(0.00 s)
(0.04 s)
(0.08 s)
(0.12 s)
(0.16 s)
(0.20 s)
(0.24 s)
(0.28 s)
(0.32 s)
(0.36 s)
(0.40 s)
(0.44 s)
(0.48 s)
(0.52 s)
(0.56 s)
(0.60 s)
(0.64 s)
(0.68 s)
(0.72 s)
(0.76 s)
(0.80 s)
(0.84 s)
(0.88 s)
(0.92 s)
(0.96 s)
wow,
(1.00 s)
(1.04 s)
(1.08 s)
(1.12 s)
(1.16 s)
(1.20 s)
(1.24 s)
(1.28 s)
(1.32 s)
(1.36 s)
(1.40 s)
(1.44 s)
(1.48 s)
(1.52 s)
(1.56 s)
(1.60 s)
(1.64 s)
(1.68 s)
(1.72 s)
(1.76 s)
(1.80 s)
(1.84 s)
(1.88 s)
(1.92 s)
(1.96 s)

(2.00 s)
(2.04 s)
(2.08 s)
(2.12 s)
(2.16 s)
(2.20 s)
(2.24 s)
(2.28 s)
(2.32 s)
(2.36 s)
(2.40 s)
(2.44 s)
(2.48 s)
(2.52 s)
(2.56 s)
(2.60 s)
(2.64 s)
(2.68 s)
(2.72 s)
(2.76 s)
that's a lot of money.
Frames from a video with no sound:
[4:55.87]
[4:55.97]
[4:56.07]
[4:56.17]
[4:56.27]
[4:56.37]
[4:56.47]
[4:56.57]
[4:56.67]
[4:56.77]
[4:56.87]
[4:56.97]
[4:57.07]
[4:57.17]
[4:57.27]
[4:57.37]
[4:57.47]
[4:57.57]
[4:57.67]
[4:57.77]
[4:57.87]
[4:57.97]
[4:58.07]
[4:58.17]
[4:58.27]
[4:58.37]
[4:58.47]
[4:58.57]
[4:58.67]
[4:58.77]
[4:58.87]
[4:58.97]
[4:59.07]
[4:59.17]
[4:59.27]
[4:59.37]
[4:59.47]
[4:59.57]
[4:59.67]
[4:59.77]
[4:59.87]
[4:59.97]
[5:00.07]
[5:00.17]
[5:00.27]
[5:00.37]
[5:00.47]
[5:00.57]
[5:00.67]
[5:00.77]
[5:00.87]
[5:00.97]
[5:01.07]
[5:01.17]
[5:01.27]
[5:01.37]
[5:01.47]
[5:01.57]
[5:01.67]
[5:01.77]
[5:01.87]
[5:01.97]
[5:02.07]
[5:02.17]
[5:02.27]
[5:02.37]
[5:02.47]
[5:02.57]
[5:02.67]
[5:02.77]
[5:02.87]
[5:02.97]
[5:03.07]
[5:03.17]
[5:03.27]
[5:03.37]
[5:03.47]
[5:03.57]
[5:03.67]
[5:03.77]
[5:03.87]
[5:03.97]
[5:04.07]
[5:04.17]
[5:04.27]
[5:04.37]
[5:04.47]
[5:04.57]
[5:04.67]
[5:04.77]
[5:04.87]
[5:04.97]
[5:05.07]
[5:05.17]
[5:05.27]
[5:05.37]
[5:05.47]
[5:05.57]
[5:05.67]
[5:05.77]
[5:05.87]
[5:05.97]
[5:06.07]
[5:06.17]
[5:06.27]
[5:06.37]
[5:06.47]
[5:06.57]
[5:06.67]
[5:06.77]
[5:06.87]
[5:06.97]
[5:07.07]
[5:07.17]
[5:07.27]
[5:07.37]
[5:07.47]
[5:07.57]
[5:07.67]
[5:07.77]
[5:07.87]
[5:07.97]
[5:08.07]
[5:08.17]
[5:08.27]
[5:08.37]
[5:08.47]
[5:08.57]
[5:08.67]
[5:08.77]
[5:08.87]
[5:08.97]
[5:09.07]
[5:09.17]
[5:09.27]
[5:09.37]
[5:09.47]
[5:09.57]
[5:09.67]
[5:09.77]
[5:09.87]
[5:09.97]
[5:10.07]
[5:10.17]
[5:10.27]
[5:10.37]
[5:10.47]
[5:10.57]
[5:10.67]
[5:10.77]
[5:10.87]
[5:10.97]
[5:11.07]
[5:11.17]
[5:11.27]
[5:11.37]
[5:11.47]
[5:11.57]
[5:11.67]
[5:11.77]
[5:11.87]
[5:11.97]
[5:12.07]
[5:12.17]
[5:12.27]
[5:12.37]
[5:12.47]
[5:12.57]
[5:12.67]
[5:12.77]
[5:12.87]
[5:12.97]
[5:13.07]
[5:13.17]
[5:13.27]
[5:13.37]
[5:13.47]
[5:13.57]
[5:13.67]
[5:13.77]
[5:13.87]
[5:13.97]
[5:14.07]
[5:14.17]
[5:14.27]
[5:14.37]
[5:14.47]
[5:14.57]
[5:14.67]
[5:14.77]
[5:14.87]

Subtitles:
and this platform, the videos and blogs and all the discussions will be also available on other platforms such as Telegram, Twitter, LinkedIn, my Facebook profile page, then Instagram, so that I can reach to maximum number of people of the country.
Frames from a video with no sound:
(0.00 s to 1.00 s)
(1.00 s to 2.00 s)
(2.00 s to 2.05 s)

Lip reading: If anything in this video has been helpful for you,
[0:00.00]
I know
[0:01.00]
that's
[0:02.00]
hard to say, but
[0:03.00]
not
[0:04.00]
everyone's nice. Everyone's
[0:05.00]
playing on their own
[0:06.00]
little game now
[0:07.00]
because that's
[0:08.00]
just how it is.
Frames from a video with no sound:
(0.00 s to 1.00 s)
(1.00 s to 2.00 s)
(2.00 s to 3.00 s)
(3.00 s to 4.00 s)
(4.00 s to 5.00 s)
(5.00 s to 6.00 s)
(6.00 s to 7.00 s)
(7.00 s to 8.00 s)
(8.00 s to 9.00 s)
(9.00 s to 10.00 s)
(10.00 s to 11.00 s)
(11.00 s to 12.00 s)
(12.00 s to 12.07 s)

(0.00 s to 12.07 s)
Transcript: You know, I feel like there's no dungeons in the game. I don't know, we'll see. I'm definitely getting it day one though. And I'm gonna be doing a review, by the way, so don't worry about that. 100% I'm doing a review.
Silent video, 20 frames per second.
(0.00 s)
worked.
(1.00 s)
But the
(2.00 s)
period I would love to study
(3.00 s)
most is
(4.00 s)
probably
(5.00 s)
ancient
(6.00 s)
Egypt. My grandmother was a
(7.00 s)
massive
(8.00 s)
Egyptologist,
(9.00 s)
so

##########

Could you give the records above again, exactly and in full?

(0.00 s)
(0.04 s)
(0.08 s)
(0.12 s)
(0.16 s)
(0.20 s)
(0.24 s)
(0.28 s)
(0.32 s)
(0.36 s)
(0.40 s)
(0.44 s)
(0.48 s)
(0.52 s)
(0.56 s)
(0.60 s)
(0.64 s)
(0.68 s)
(0.72 s)
(0.76 s)
(0.80 s)
(0.84 s)
(0.88 s)
(0.92 s)
(0.96 s)
wow,
(1.00 s)
(1.04 s)
(1.08 s)
(1.12 s)
(1.16 s)
(1.20 s)
(1.24 s)
(1.28 s)
(1.32 s)
(1.36 s)
(1.40 s)
(1.44 s)
(1.48 s)
(1.52 s)
(1.56 s)
(1.60 s)
(1.64 s)
(1.68 s)
(1.72 s)
(1.76 s)
(1.80 s)
(1.84 s)
(1.88 s)
(1.92 s)
(1.96 s)

(2.00 s)
(2.04 s)
(2.08 s)
(2.12 s)
(2.16 s)
(2.20 s)
(2.24 s)
(2.28 s)
(2.32 s)
(2.36 s)
(2.40 s)
(2.44 s)
(2.48 s)
(2.52 s)
(2.56 s)
(2.60 s)
(2.64 s)
(2.68 s)
(2.72 s)
(2.76 s)
that's a lot of money.
Frames from a video with no sound:
[4:55.87]
[4:55.97]
[4:56.07]
[4:56.17]
[4:56.27]
[4:56.37]
[4:56.47]
[4:56.57]
[4:56.67]
[4:56.77]
[4:56.87]
[4:56.97]
[4:57.07]
[4:57.17]
[4:57.27]
[4:57.37]
[4:57.47]
[4:57.57]
[4:57.67]
[4:57.77]
[4:57.87]
[4:57.97]
[4:58.07]
[4:58.17]
[4:58.27]
[4:58.37]
[4:58.47]
[4:58.57]
[4:58.67]
[4:58.77]
[4:58.87]
[4:58.97]
[4:59.07]
[4:59.17]
[4:59.27]
[4:59.37]
[4:59.47]
[4:59.57]
[4:59.67]
[4:59.77]
[4:59.87]
[4:59.97]
[5:00.07]
[5:00.17]
[5:00.27]
[5:00.37]
[5:00.47]
[5:00.57]
[5:00.67]
[5:00.77]
[5:00.87]
[5:00.97]
[5:01.07]
[5:01.17]
[5:01.27]
[5:01.37]
[5:01.47]
[5:01.57]
[5:01.67]
[5:01.77]
[5:01.87]
[5:01.97]
[5:02.07]
[5:02.17]
[5:02.27]
[5:02.37]
[5:02.47]
[5:02.57]
[5:02.67]
[5:02.77]
[5:02.87]
[5:02.97]
[5:03.07]
[5:03.17]
[5:03.27]
[5:03.37]
[5:03.47]
[5:03.57]
[5:03.67]
[5:03.77]
[5:03.87]
[5:03.97]
[5:04.07]
[5:04.17]
[5:04.27]
[5:04.37]
[5:04.47]
[5:04.57]
[5:04.67]
[5:04.77]
[5:04.87]
[5:04.97]
[5:05.07]
[5:05.17]
[5:05.27]
[5:05.37]
[5:05.47]
[5:05.57]
[5:05.67]
[5:05.77]
[5:05.87]
[5:05.97]
[5:06.07]
[5:06.17]
[5:06.27]
[5:06.37]
[5:06.47]
[5:06.57]
[5:06.67]
[5:06.77]
[5:06.87]
[5:06.97]
[5:07.07]
[5:07.17]
[5:07.27]
[5:07.37]
[5:07.47]
[5:07.57]
[5:07.67]
[5:07.77]
[5:07.87]
[5:07.97]
[5:08.07]
[5:08.17]
[5:08.27]
[5:08.37]
[5:08.47]
[5:08.57]
[5:08.67]
[5:08.77]
[5:08.87]
[5:08.97]
[5:09.07]
[5:09.17]
[5:09.27]
[5:09.37]
[5:09.47]
[5:09.57]
[5:09.67]
[5:09.77]
[5:09.87]
[5:09.97]
[5:10.07]
[5:10.17]
[5:10.27]
[5:10.37]
[5:10.47]
[5:10.57]
[5:10.67]
[5:10.77]
[5:10.87]
[5:10.97]
[5:11.07]
[5:11.17]
[5:11.27]
[5:11.37]
[5:11.47]
[5:11.57]
[5:11.67]
[5:11.77]
[5:11.87]
[5:11.97]
[5:12.07]
[5:12.17]
[5:12.27]
[5:12.37]
[5:12.47]
[5:12.57]
[5:12.67]
[5:12.77]
[5:12.87]
[5:12.97]
[5:13.07]
[5:13.17]
[5:13.27]
[5:13.37]
[5:13.47]
[5:13.57]
[5:13.67]
[5:13.77]
[5:13.87]
[5:13.97]
[5:14.07]
[5:14.17]
[5:14.27]
[5:14.37]
[5:14.47]
[5:14.57]
[5:14.67]
[5:14.77]
[5:14.87]

Subtitles:
and this platform, the videos and blogs and all the discussions will be also available on other platforms such as Telegram, Twitter, LinkedIn, my Facebook profile page, then Instagram, so that I can reach to maximum number of people of the country.
Frames from a video with no sound:
(0.00 s to 1.00 s)
(1.00 s to 2.00 s)
(2.00 s to 2.05 s)

Lip reading: If anything in this video has been helpful for you,
[0:00.00]
I know
[0:01.00]
that's
[0:02.00]
hard to say, but
[0:03.00]
not
[0:04.00]
everyone's nice. Everyone's
[0:05.00]
playing on their own
[0:06.00]
little game now
[0:07.00]
because that's
[0:08.00]
just how it is.
Frames from a video with no sound:
(0.00 s to 1.00 s)
(1.00 s to 2.00 s)
(2.00 s to 3.00 s)
(3.00 s to 4.00 s)
(4.00 s to 5.00 s)
(5.00 s to 6.00 s)
(6.00 s to 7.00 s)
(7.00 s to 8.00 s)
(8.00 s to 9.00 s)
(9.00 s to 10.00 s)
(10.00 s to 11.00 s)
(11.00 s to 12.00 s)
(12.00 s to 12.07 s)

(0.00 s to 12.07 s)
Transcript: You know, I feel like there's no dungeons in the game. I don't know, we'll see. I'm definitely getting it day one though. And I'm gonna be doing a review, by the way, so don't worry about that. 100% I'm doing a review.
Silent video, 20 frames per second.
(0.00 s)
worked.
(1.00 s)
But the
(2.00 s)
period I would love to study
(3.00 s)
most is
(4.00 s)
probably
(5.00 s)
ancient
(6.00 s)
Egypt. My grandmother was a
(7.00 s)
massive
(8.00 s)
Egyptologist,
(9.00 s)
so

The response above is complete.